The game enters its final twenty minutes, and to mark the occasion tonight’s attendance is announced as being 14,636, and Brest substitute number seven, Martin Satriano for number nine, Steve Mounie.  But it’s OL who, still against the run of play, now come closest to a goal as Lacazette sends a decent low shot goalwards from the edge of the penalty area which Brest ‘keeper Marco Bizot dives to his right to stop and then jealously grab.  Lacazette lasts five minutes more before being replaced by Rayan Cherki, a man whose distinctly bushy facial hair and short back and sides give him the look of an Edwardian naval captain.

Three minutes of normal time now remain.  A move down the right produces a cross from Brest’s Kenny Lala, which Steve Mounie heads against the foot of Lopes’s left hand post.  As the crowd gasps in thrilled disappointment the ball runs back to Lala who crosses it again and Mounie, who has back-pedalled judiciously, this time hurls himself forward to head the ball past Lopes into the near top corner of the net, and Brest have the goal they deserve.  The crowd is on its feet, but OL defender Tino Kadewere is on the ground having been barged out of the way by the hurtling Mounie, although there was no real suspicion of a foul.

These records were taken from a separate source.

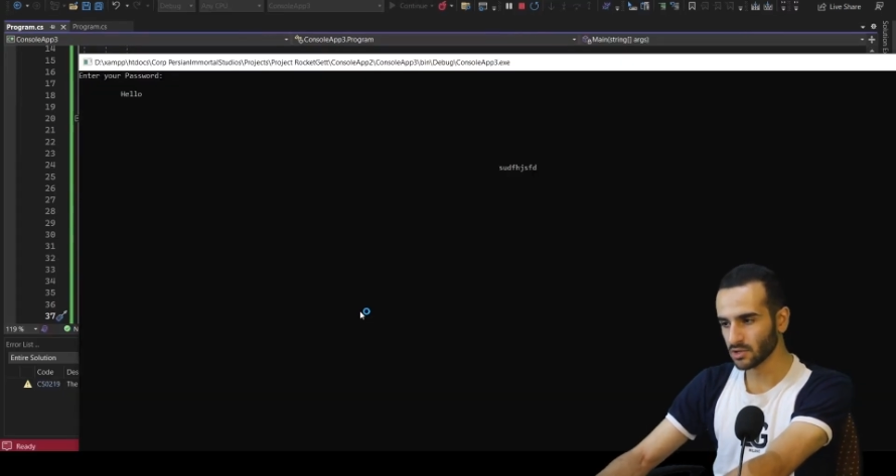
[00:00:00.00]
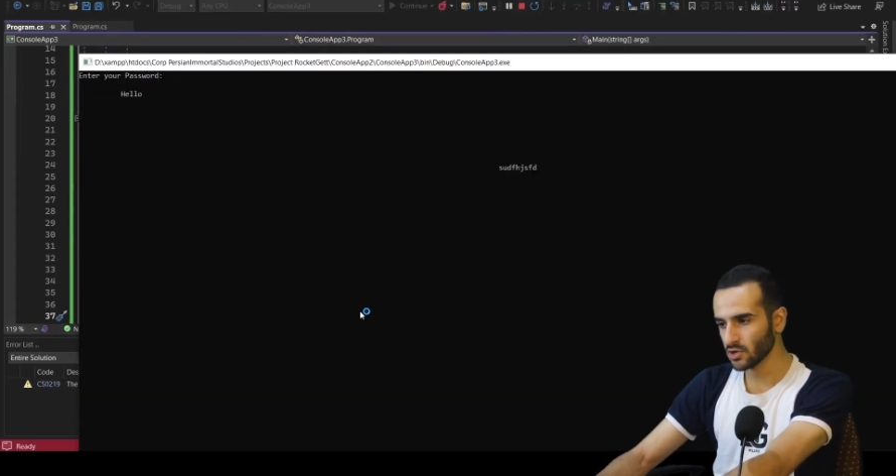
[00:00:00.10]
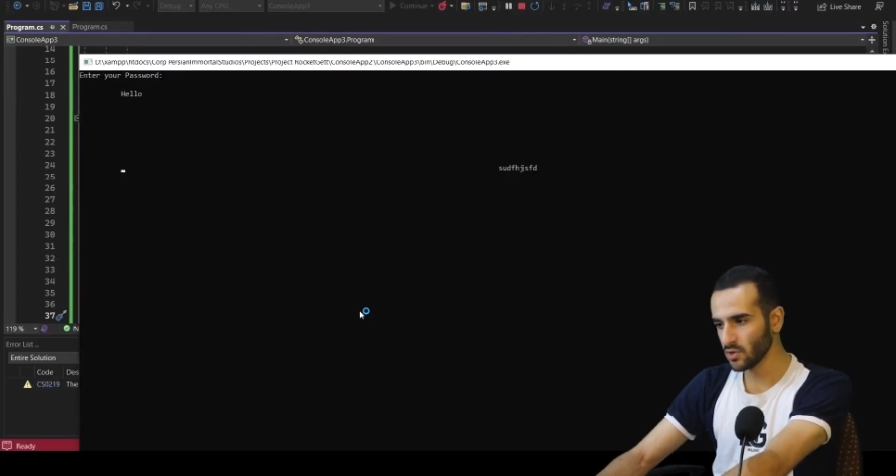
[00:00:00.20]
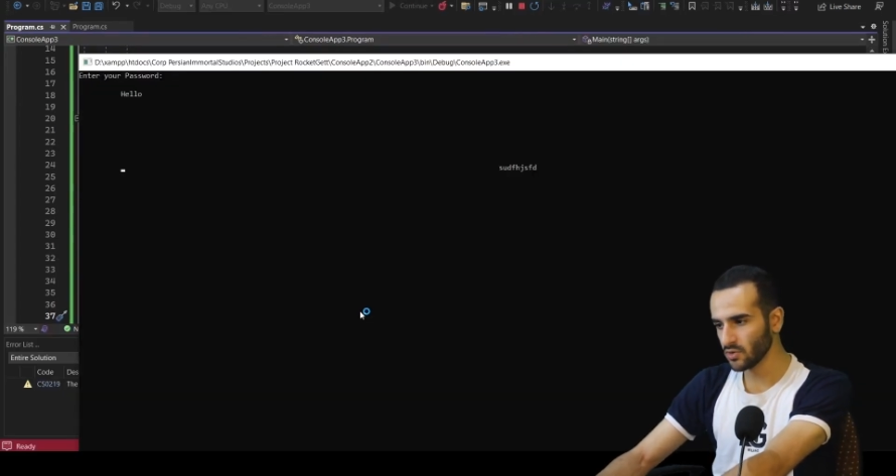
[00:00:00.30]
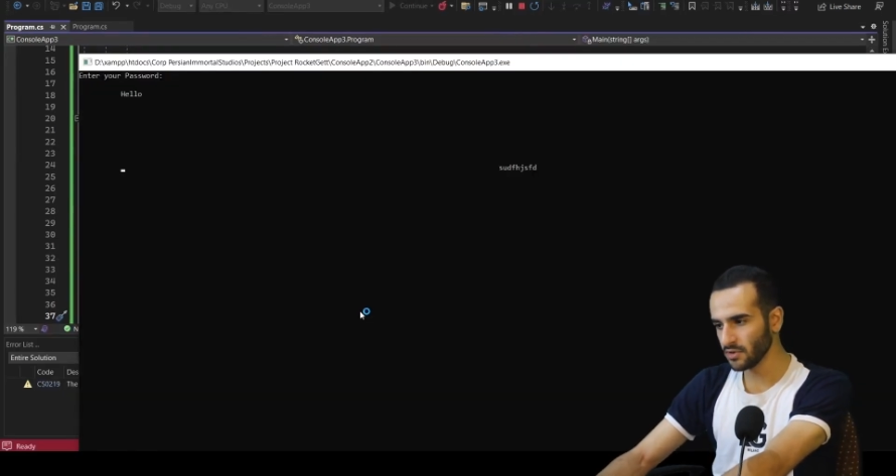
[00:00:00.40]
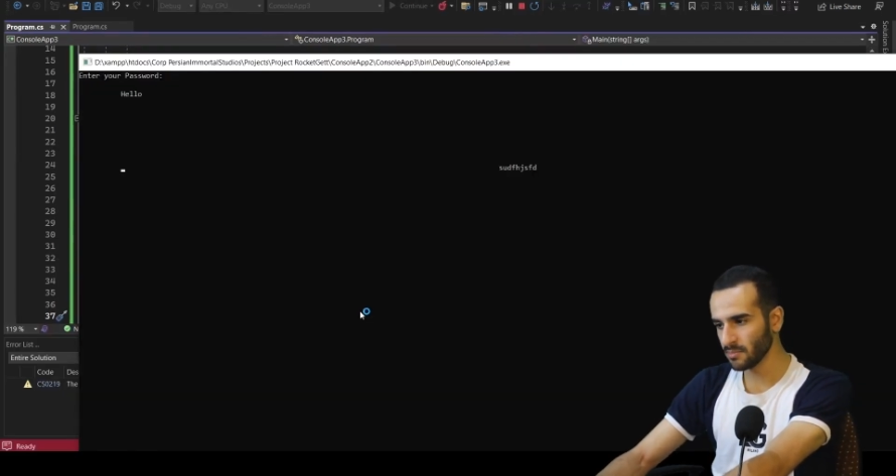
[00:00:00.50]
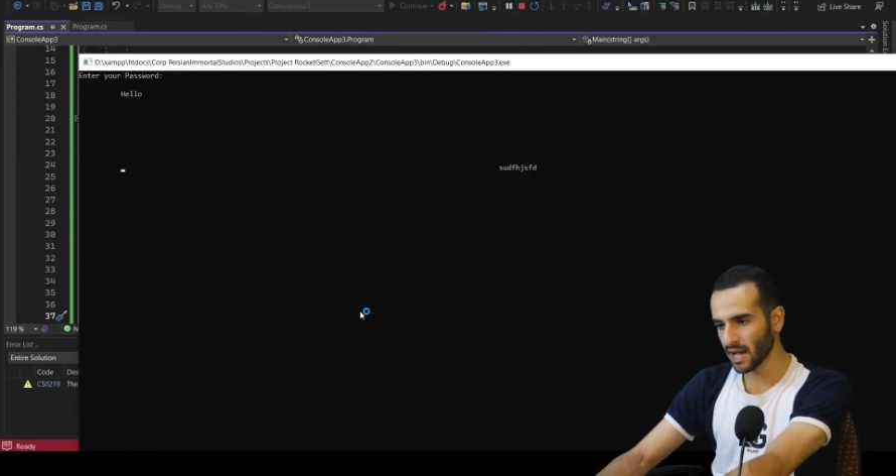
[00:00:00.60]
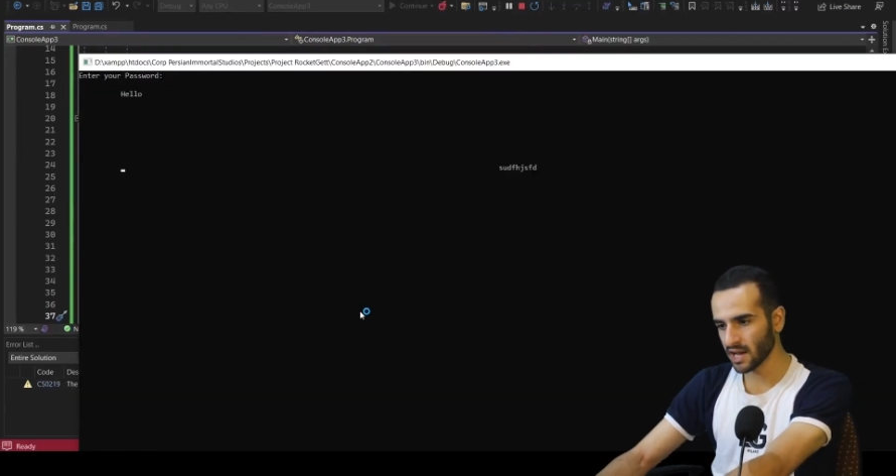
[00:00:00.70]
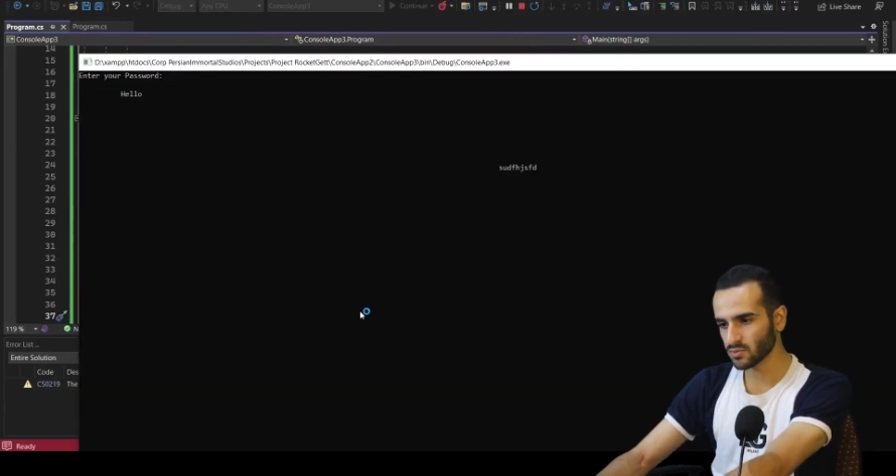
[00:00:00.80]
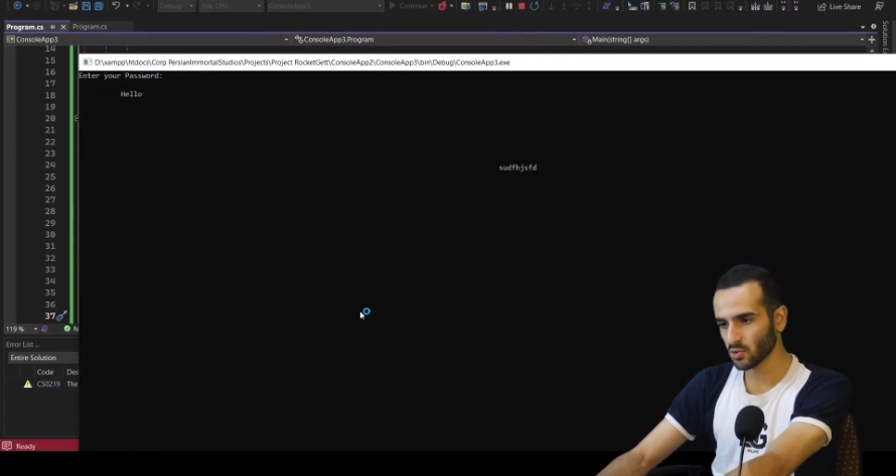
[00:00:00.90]
goofy
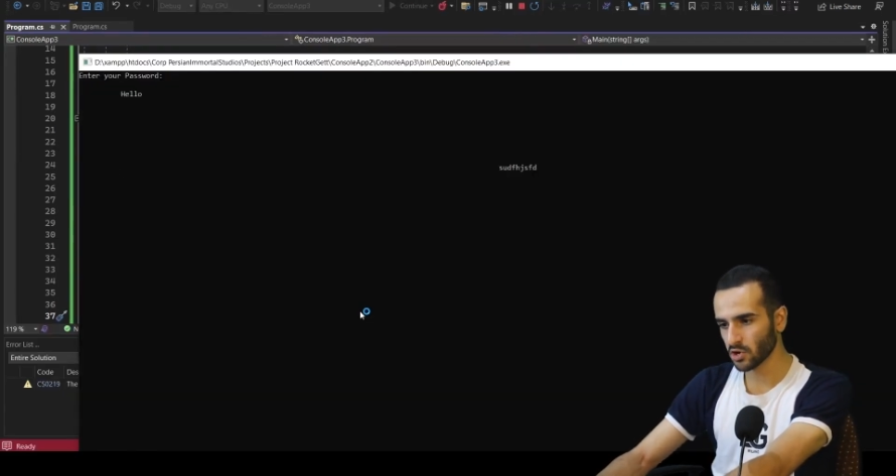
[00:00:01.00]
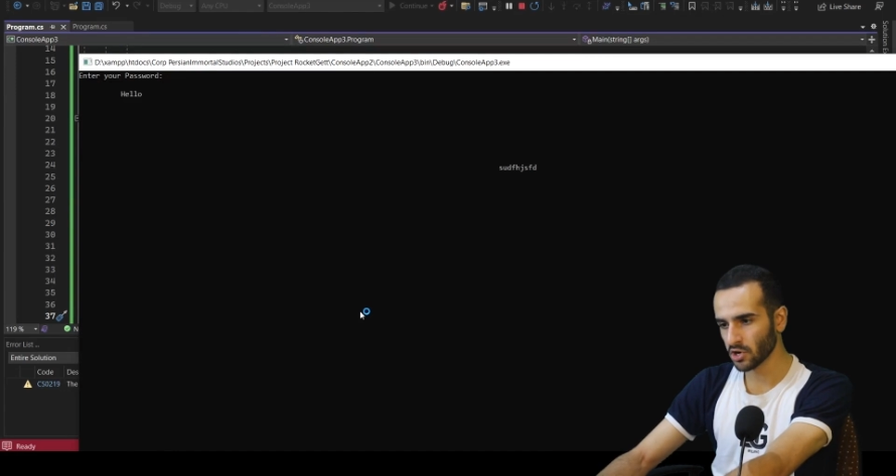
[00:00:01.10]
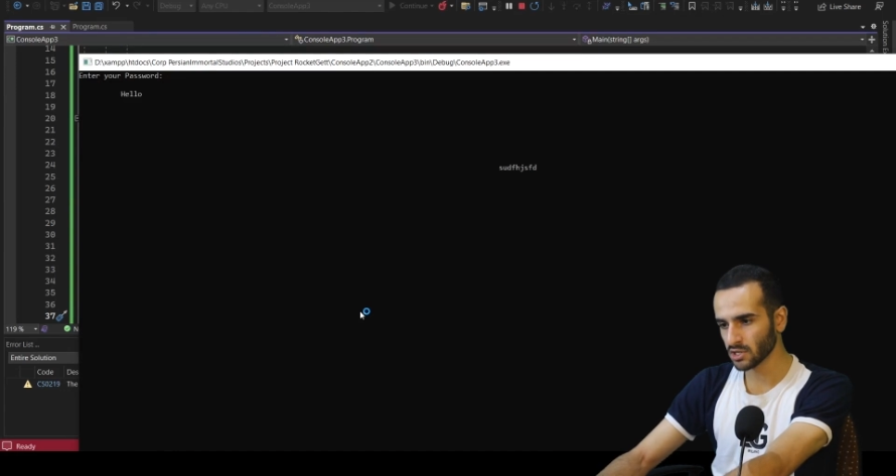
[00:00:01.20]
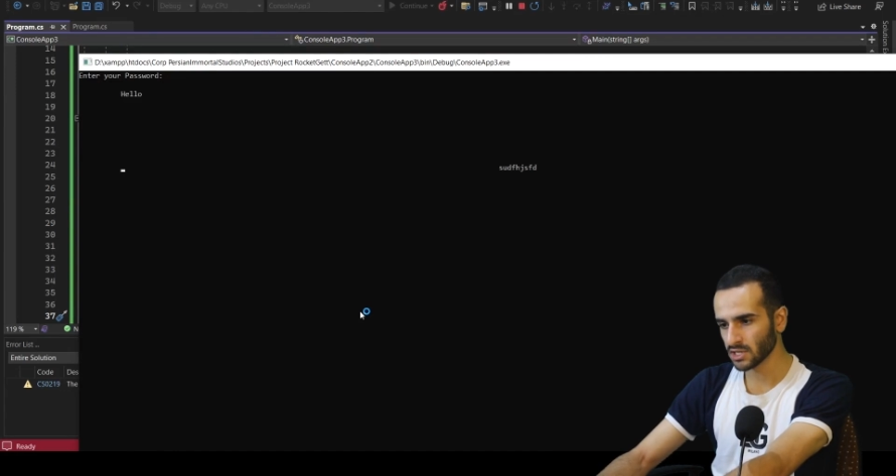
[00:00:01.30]
password,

“Allez, Allez, Allez, Allez” we all sing triumphantly, Billal Brahimi shoots, Lopes saves, and Brest have a corner and five minutes of added on time in which to retain their clean sheet or even score again.  The very clean old bloke in the beret, next to me, leaves early, but very few others do.  Jonas Martin shoots and misses for Brest, and Naitland-Miles has a shot saved for OL, but there are no more goals and as the clock ticks towards eleven o’clock Monsieur Leonard blows his whistle for the last time.  Brest are top of the league, or more accurately given our geography, a la tete du classement.  We stay a short while to applaud before heading off into the night and back along Rue de Quimper to the tram stop, and a journey back to our hotel on the most crowded tram I have ever ridden on. It’s been a fantastic evening and still with our minds whirring excitedly, in our hotel room we celebrate Brest’s success by cracking open a small bottle of Cremant that had been cooling in the mini-bar, and unwind by watching the game all over again on Canal Plus tv. Allez les Rouges!